WHAT TO DO:
Transcribe the entries exactly; images are not part of the copy.

EXTRACTED RECORDS:
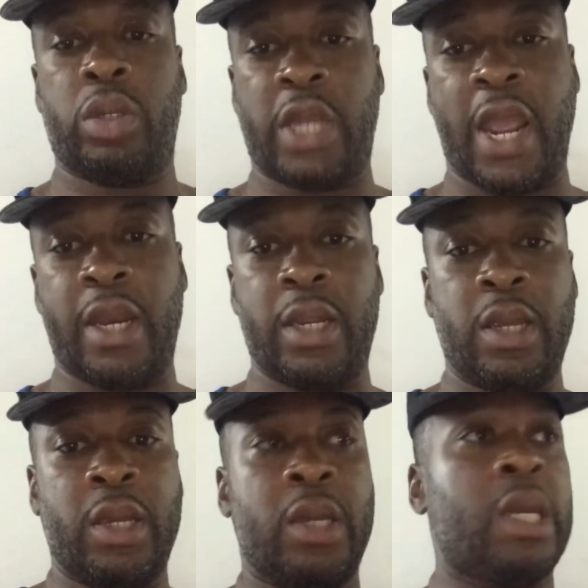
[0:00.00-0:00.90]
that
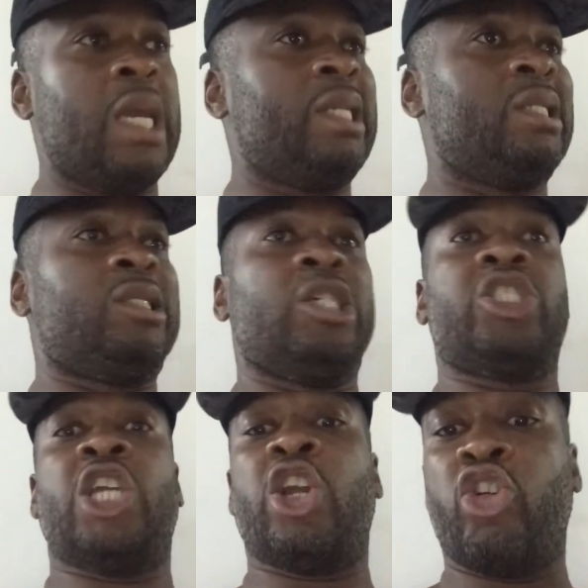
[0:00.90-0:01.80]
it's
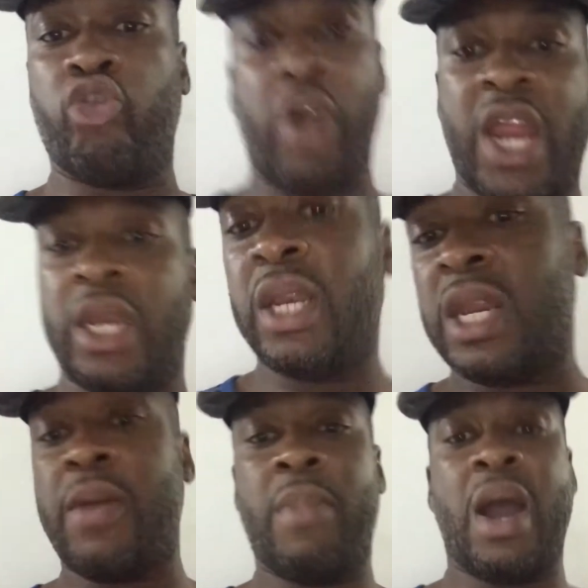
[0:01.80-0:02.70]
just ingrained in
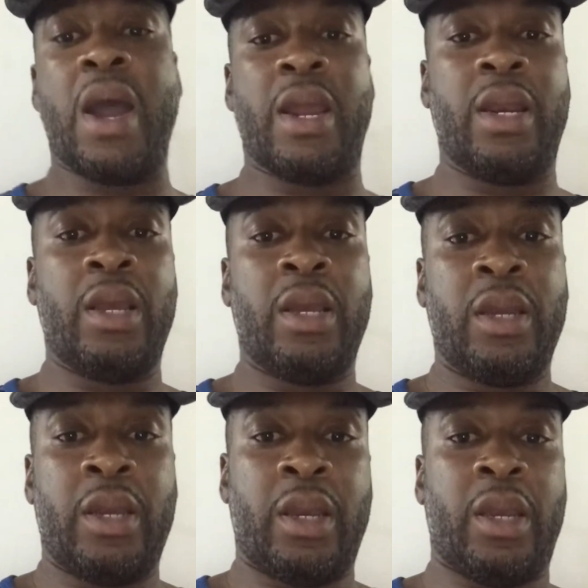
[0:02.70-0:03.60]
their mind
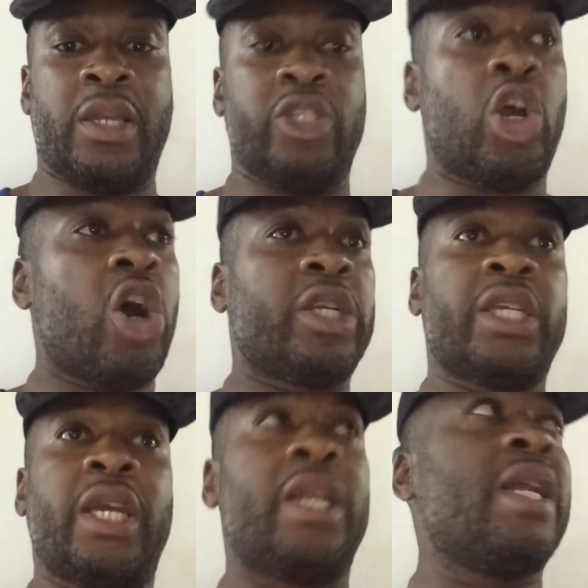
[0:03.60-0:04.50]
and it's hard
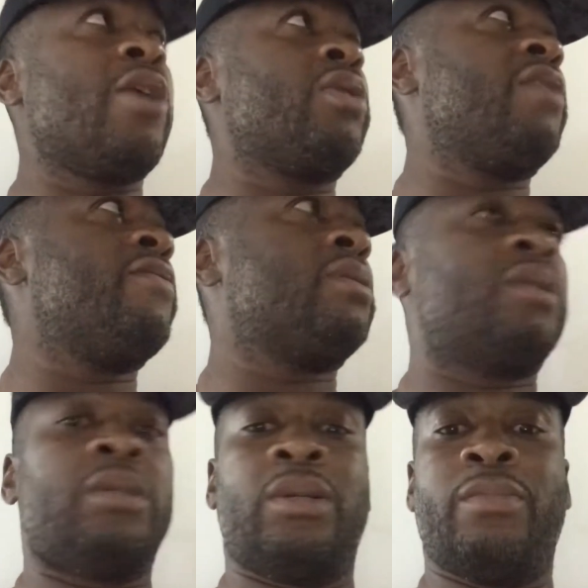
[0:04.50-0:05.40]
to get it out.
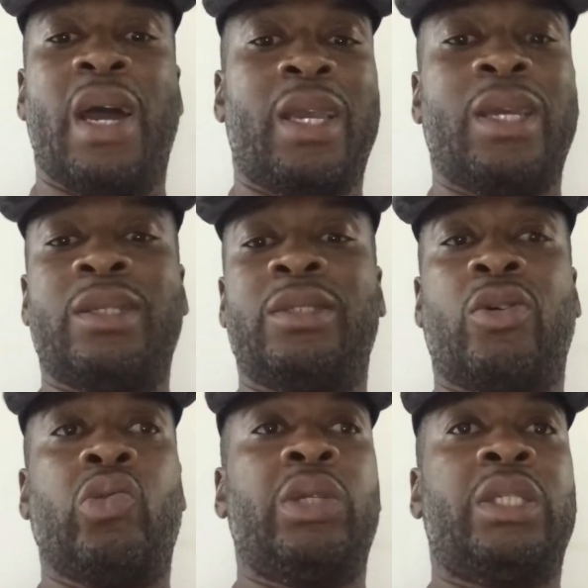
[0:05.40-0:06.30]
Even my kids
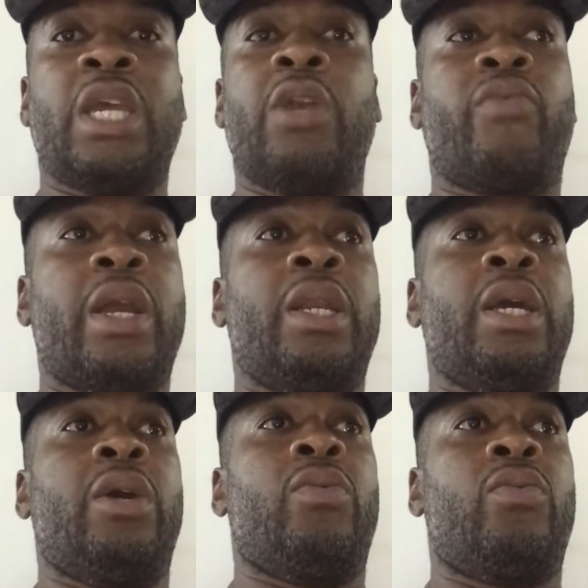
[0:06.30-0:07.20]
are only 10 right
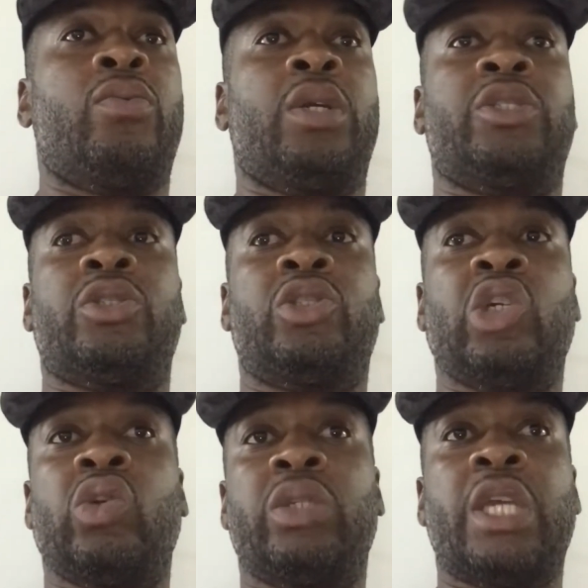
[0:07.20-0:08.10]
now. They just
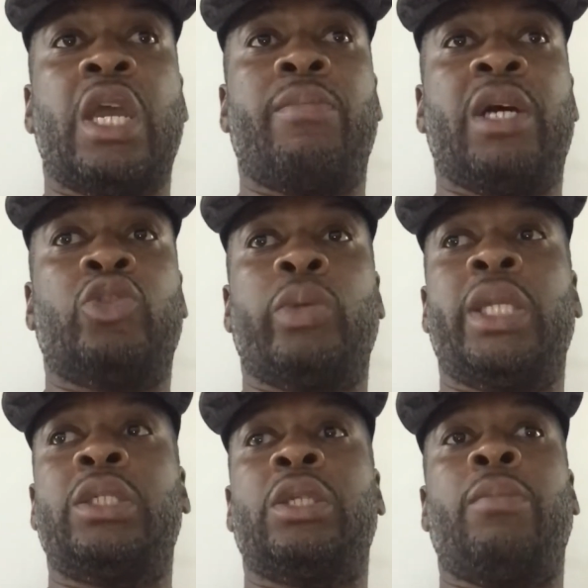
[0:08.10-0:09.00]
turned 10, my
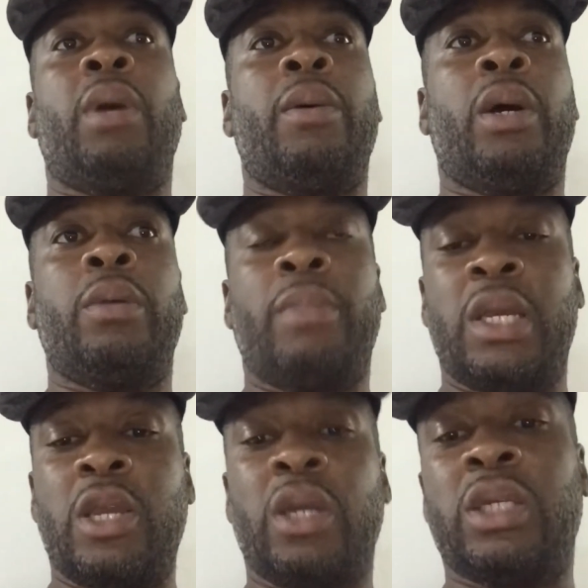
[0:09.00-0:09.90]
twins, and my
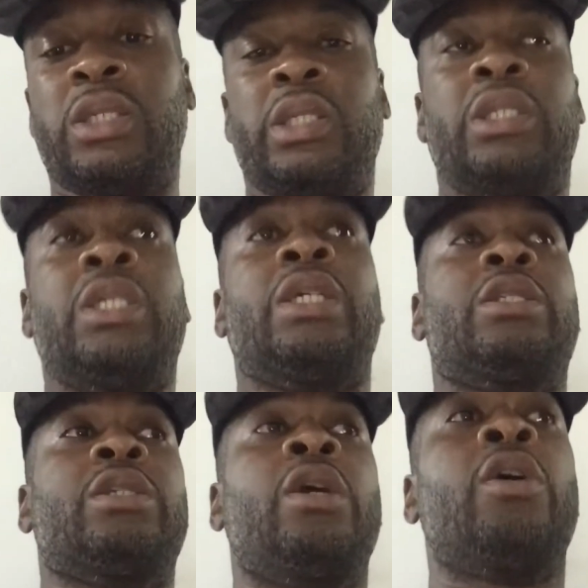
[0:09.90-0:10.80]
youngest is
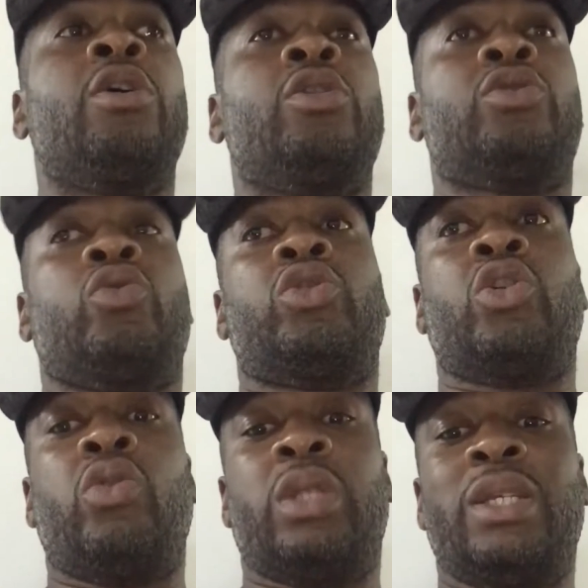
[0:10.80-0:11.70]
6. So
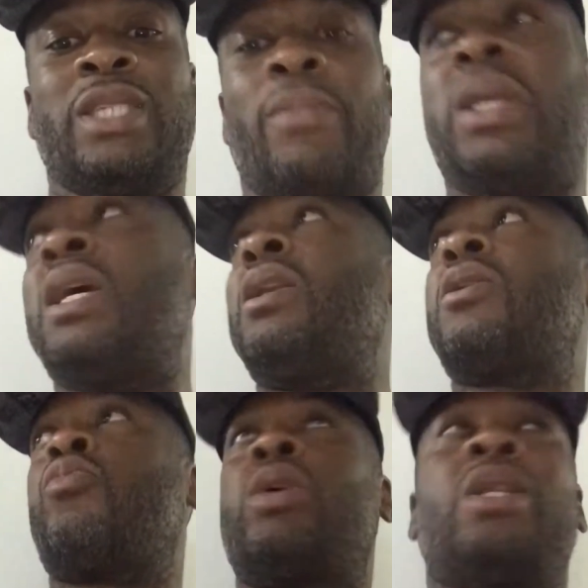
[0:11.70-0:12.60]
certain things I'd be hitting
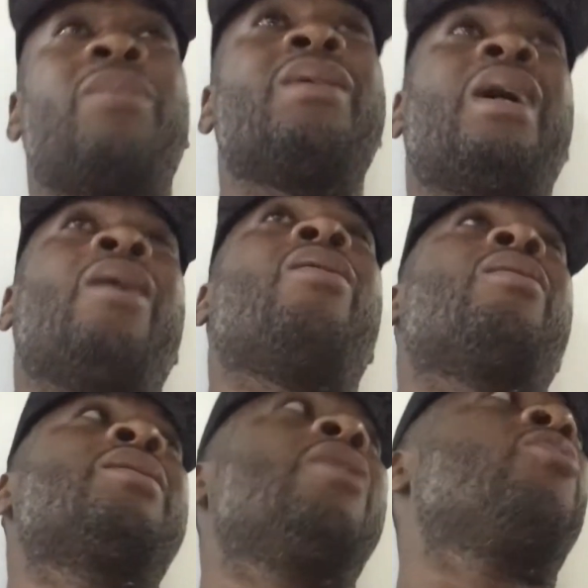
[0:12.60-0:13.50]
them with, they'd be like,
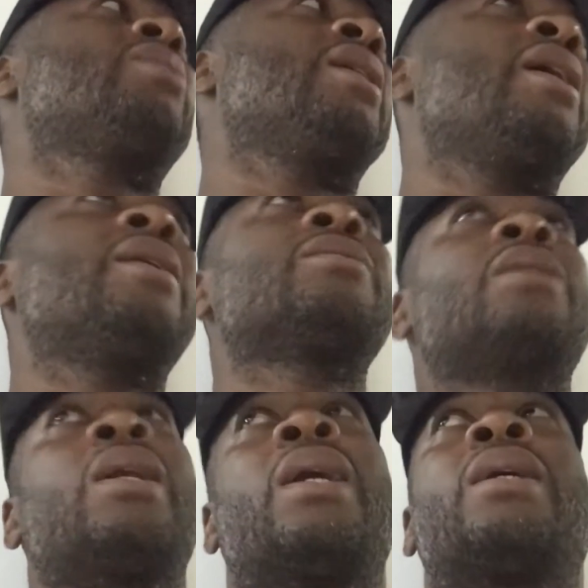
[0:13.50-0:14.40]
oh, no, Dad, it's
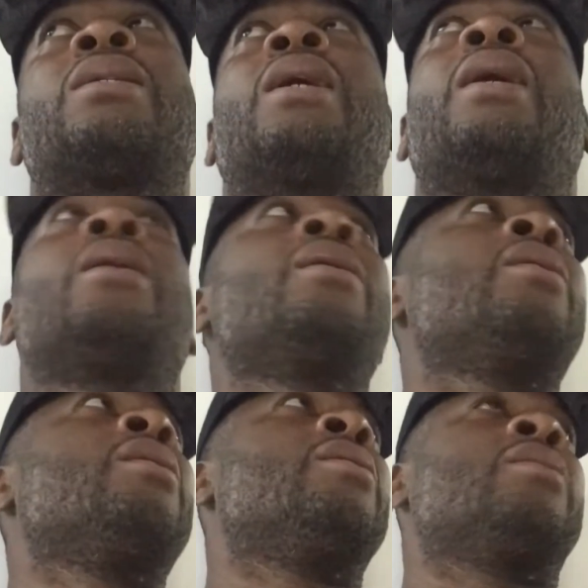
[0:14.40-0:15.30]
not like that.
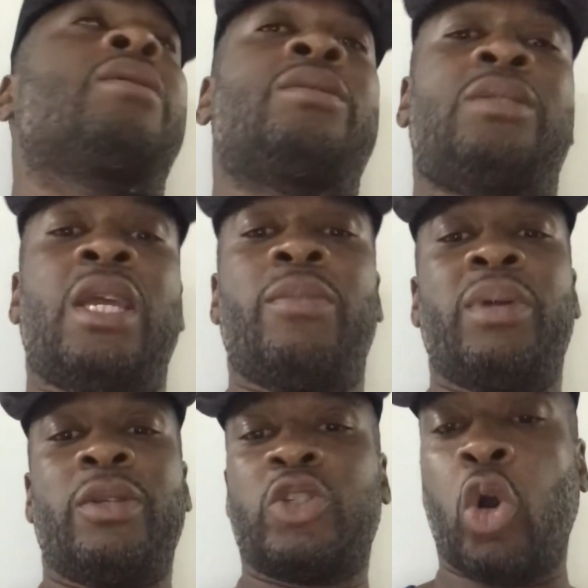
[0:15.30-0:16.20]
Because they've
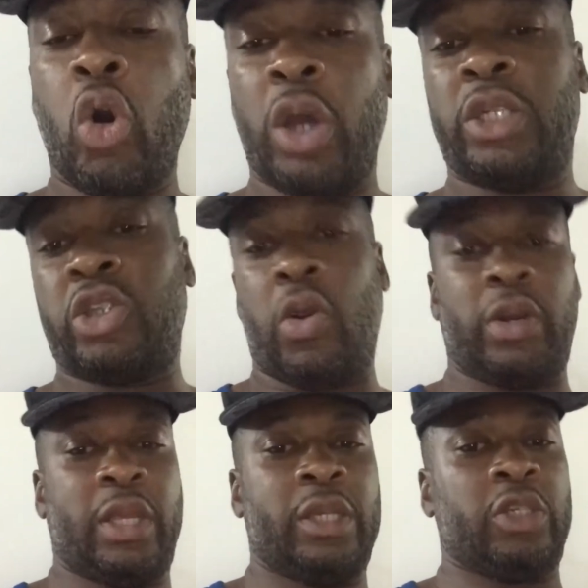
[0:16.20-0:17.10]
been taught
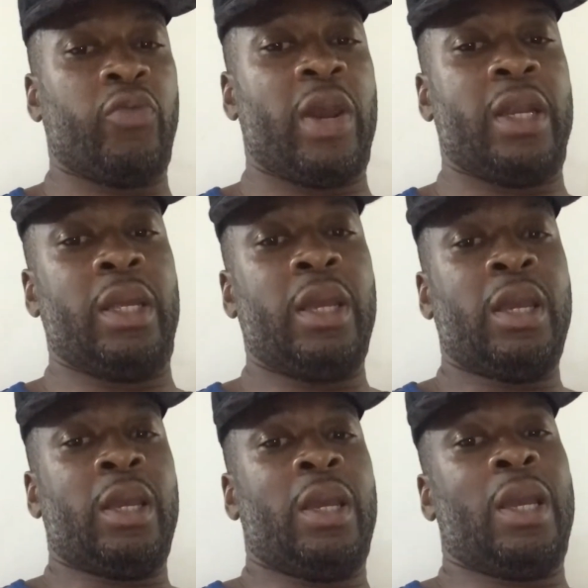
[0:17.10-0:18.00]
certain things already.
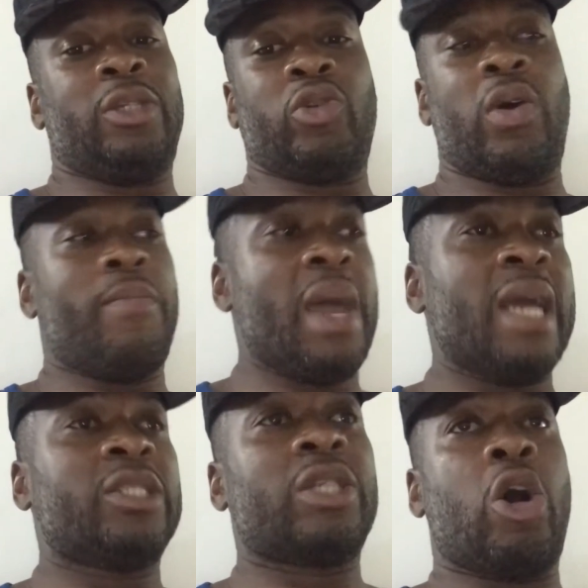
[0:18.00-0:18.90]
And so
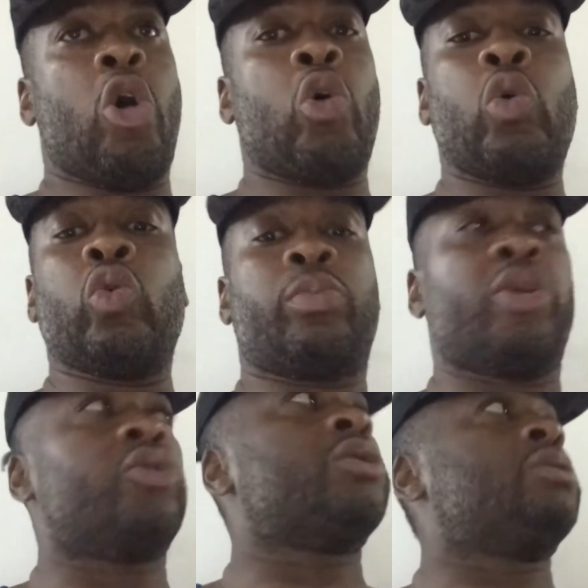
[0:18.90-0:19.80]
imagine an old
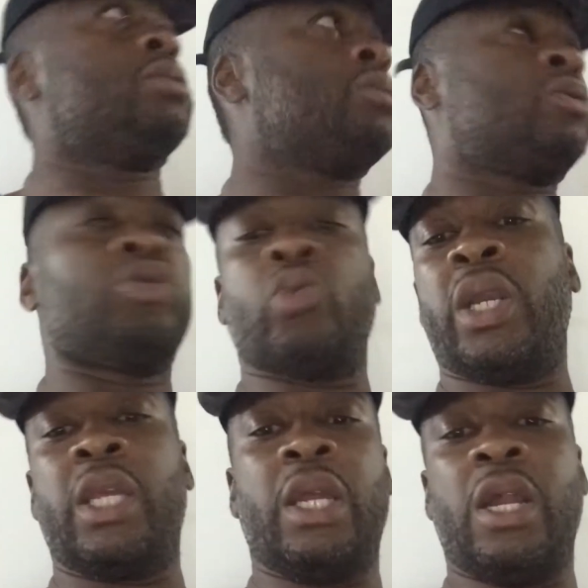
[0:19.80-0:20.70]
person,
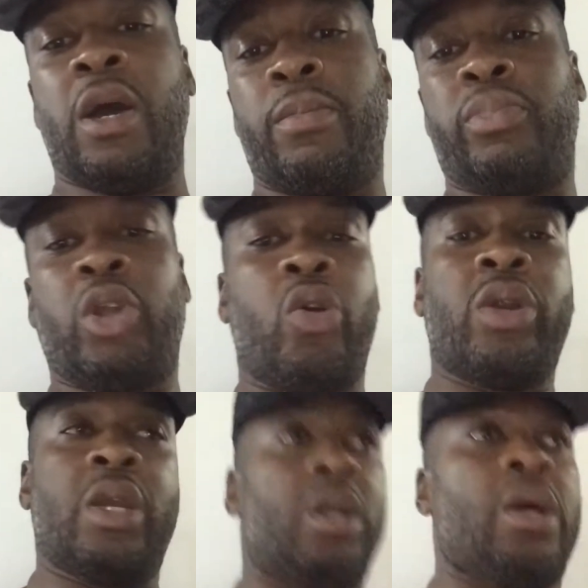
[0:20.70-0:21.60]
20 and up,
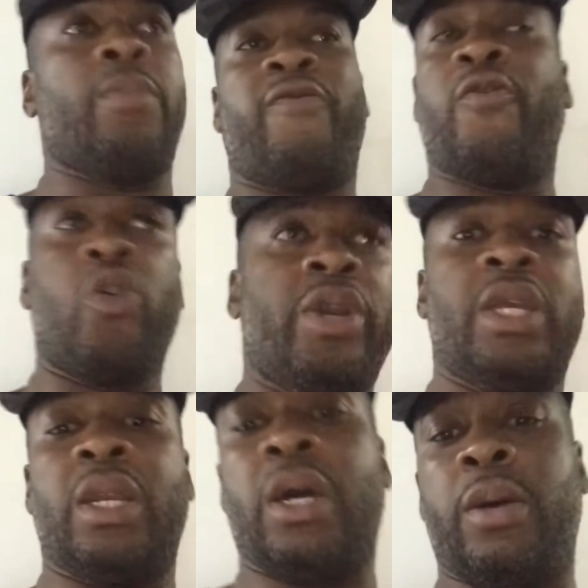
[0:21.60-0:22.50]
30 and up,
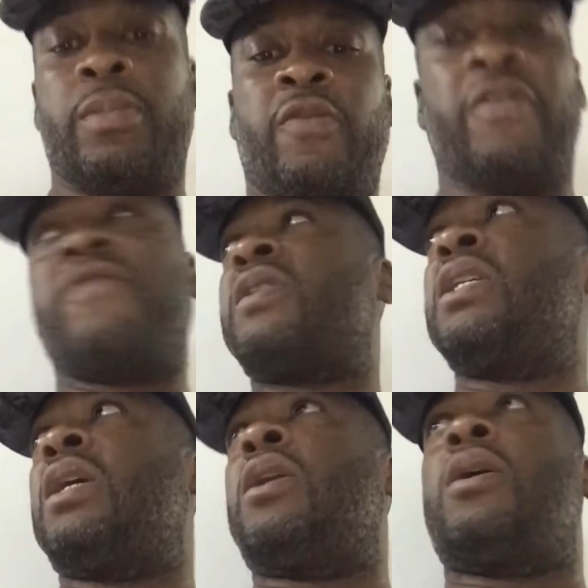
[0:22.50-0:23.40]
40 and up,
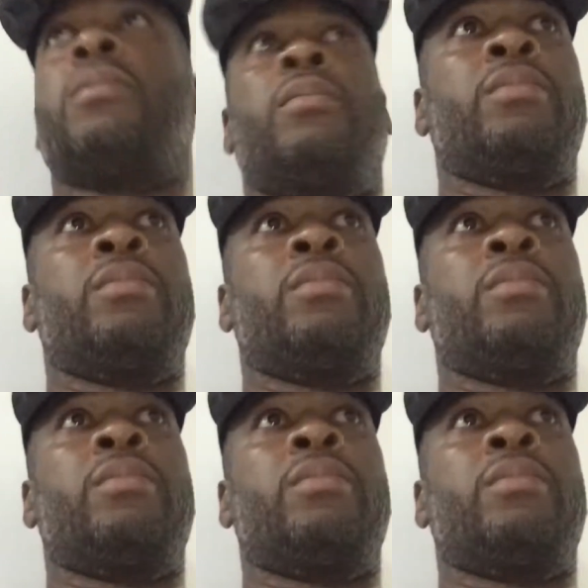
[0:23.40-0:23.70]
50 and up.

COMPLETED EXERCISE:
[0:00.00-0:00.90]
that
[0:00.90-0:01.80]
it's
[0:01.80-0:02.70]
just ingrained in
[0:02.70-0:03.60]
their mind
[0:03.60-0:04.50]
and it's hard
[0:04.50-0:05.40]
to get it out.
[0:05.40-0:06.30]
Even my kids
[0:06.30-0:07.20]
are only 10 right
[0:07.20-0:08.10]
now. They just
[0:08.10-0:09.00]
turned 10, my
[0:09.00-0:09.90]
twins, and my
[0:09.90-0:10.80]
youngest is
[0:10.80-0:11.70]
6. So
[0:11.70-0:12.60]
certain things I'd be hitting
[0:12.60-0:13.50]
them with, they'd be like,
[0:13.50-0:14.40]
oh, no, Dad, it's
[0:14.40-0:15.30]
not like that.
[0:15.30-0:16.20]
Because they've
[0:16.20-0:17.10]
been taught
[0:17.10-0:18.00]
certain things already.
[0:18.00-0:18.90]
And so
[0:18.90-0:19.80]
imagine an old
[0:19.80-0:20.70]
person,
[0:20.70-0:21.60]
20 and up,
[0:21.60-0:22.50]
30 and up,
[0:22.50-0:23.40]
40 and up,
[0:23.40-0:23.70]
50 and up.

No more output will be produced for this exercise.